Favorita Data. The processed Favorita dataset of grocery contains item sales daily history with additional information on promotions, items, stores, and holidays, containing 371,312 series from January 2013 to August 2017, with a geographic hierarchy of states, cities, and stores. This wrangling matches that of the DPMN paper. References: Kin G. Olivares, O. Nganba Meetei, Ruijun Ma, Rohan Reddy, Mengfei Cao, Lee Dicker (2022). “Probabilistic Hierarchical Forecasting with Deep Poisson Mixtures”. International Journal Forecasting, special issue. https://doi.org/10.1016/j.ijforecast.2023.04.007

method load

load(directory: str, group: str, cache: bool = True, verbose: bool = False)
Load Favorita forecasting benchmark dataset. In contrast with other hierarchical datasets, this dataset contains a geographic hierarchy for each individual grocery item series, identified with ‘item_id’ column. The geographic hierarchy is captured by the ‘hier_id’ column. For this reason minor wrangling is needed to adapt it for use with HierarchicalForecast, and StatsForecast libraries. Args:
  • directory (str): Directory where data will be downloaded and saved.
  • group (str): Dataset group name in ‘Favorita200’, ‘Favorita500’, ‘FavoritaComplete’.
  • cache (bool, optional): If True saves and loads. Defaults to True.
  • verbose (bool, optional): Whether or not print partial outputs. Defaults to False.
Returns:
  • tuple: A tuple containing:
    • Y_df (pd.DataFrame): Target base time series with columns [‘item_id’, ‘hier_id’, ‘ds’, ‘y’].
    • S_df (pd.DataFrame): Hierarchical constraints dataframe of size (base, bottom).
    • tags (dict): Dictionary with hierarchical level information.
Example:
# Qualitative evaluation of hierarchical data
from datasetsforecast.favorita import FavoritaData
from hierarchicalforecast.utils import HierarchicalPlot

group = 'Favorita200' # 'Favorita500', 'FavoritaComplete'
directory = './data/favorita'
Y_df, S_df, tags = FavoritaData.load(directory=directory, group=group)

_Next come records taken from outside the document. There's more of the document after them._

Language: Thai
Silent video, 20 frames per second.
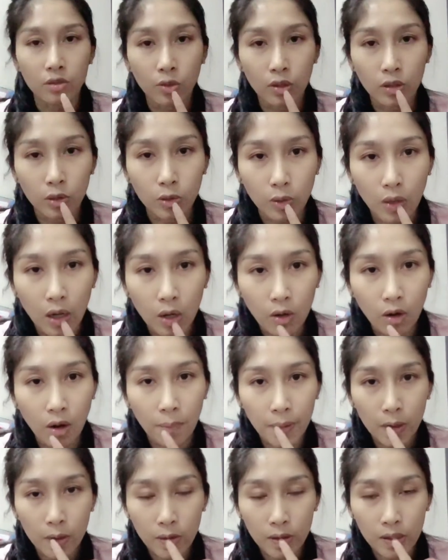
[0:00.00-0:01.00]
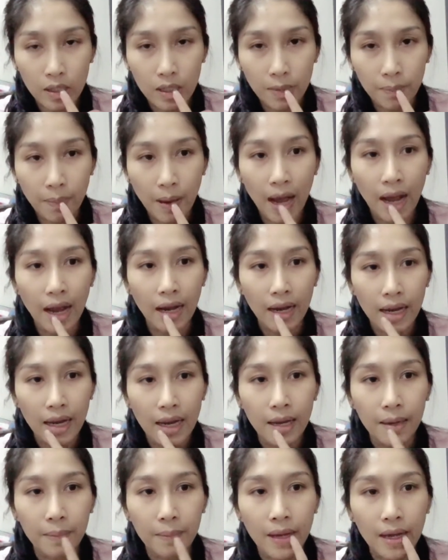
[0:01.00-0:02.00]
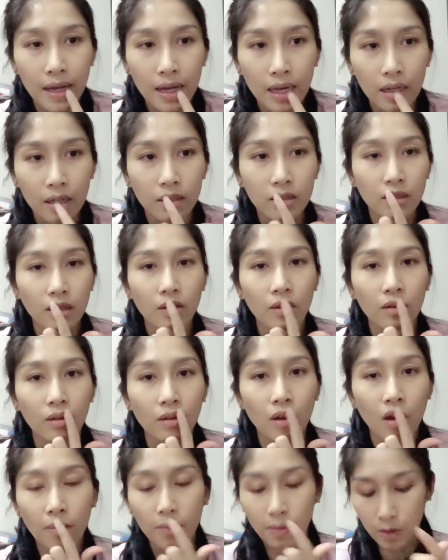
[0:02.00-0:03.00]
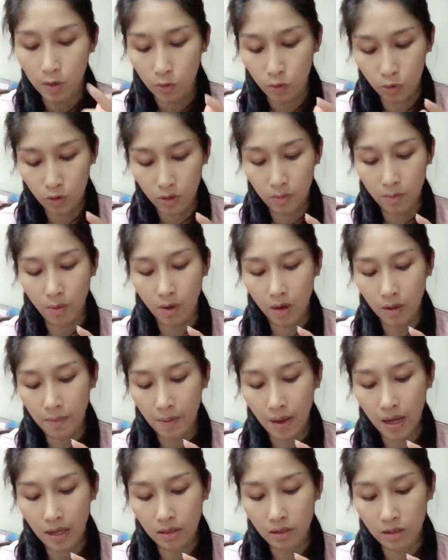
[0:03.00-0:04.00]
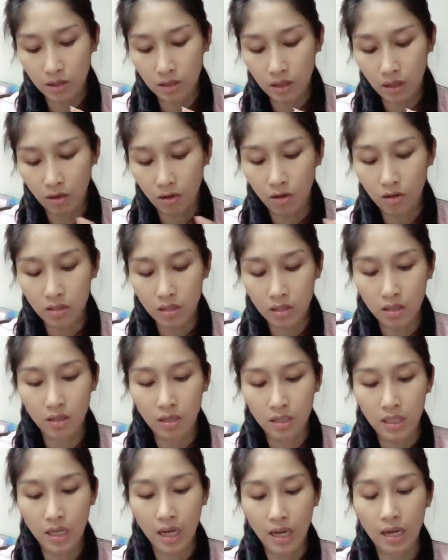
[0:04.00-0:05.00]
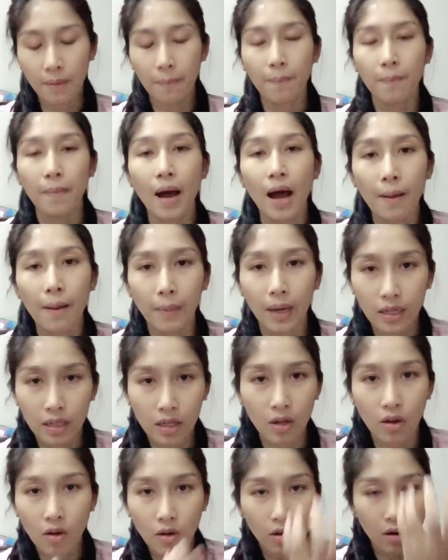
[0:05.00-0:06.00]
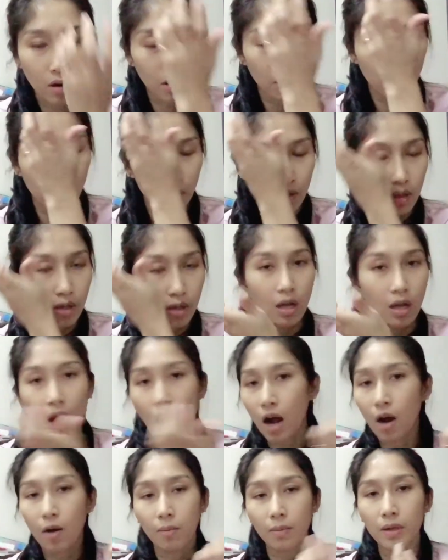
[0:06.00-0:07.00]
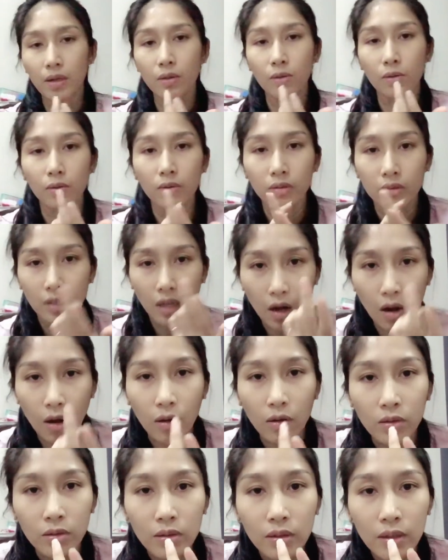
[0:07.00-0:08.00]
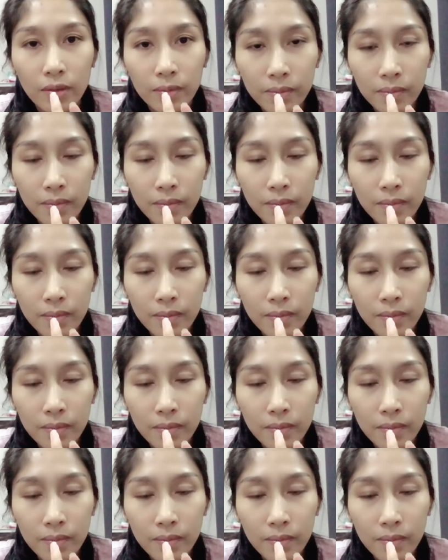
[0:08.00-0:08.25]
ส่วนตัวเราก็เป็นคนที่ปากแห้งมากแล้วก็จะลอกเป็นขุยบ่อยมากแล้วก็เคยใช้ลิปบาล์มหลายยี่ห้อแล้วเอาไม่อยู่เดี๋ยวลองดู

Y_item_df = Y_df[Y_df.item_id==1916577] # 112830, 1501570, 1916577
Y_item_df = Y_item_df.rename(columns={'hier_id': 'unique_id'})
Y_item_df = Y_item_df.set_index('unique_id')
del Y_item_df['item_id']

hplots = HierarchicalPlot(S=S_df, tags=tags)
hplots.plot_hierarchically_linked_series(
    Y_df=Y_item_df, bottom_series='store_[40]',
)

method load_preprocessed

load_preprocessed(
    directory: str,
    group: str,
    cache: bool = True,
    verbose: bool = False
) → Tuple[DataFrame, DataFrame, DataFrame, DataFrame]
Load Favorita group datasets. For the exploration of more complex models, we make available the entire information including data at the bottom level of the items sold in Favorita stores, in addition to the aggregate/national level information for the items. Args:
  • directory (str): Directory where data will be downloaded and saved.
  • group (str): Dataset group name in ‘Favorita200’, ‘Favorita500’, ‘FavoritaComplete’.
  • cache (bool, optional): If True saves and loads. Defaults to True.
  • verbose (bool, optional): Whether or not print partial outputs. Defaults to False.
Returns:
  • tuple: A tuple containing:
    • static_bottom (pd.DataFrame): Static variables of bottom level series.
    • static_agg (pd.DataFrame): Static variables of aggregate level series.
    • temporal_bottom (pd.DataFrame): Temporal variables of bottom level series.
    • temporal_agg (pd.DataFrame): Temporal variables of aggregate level series.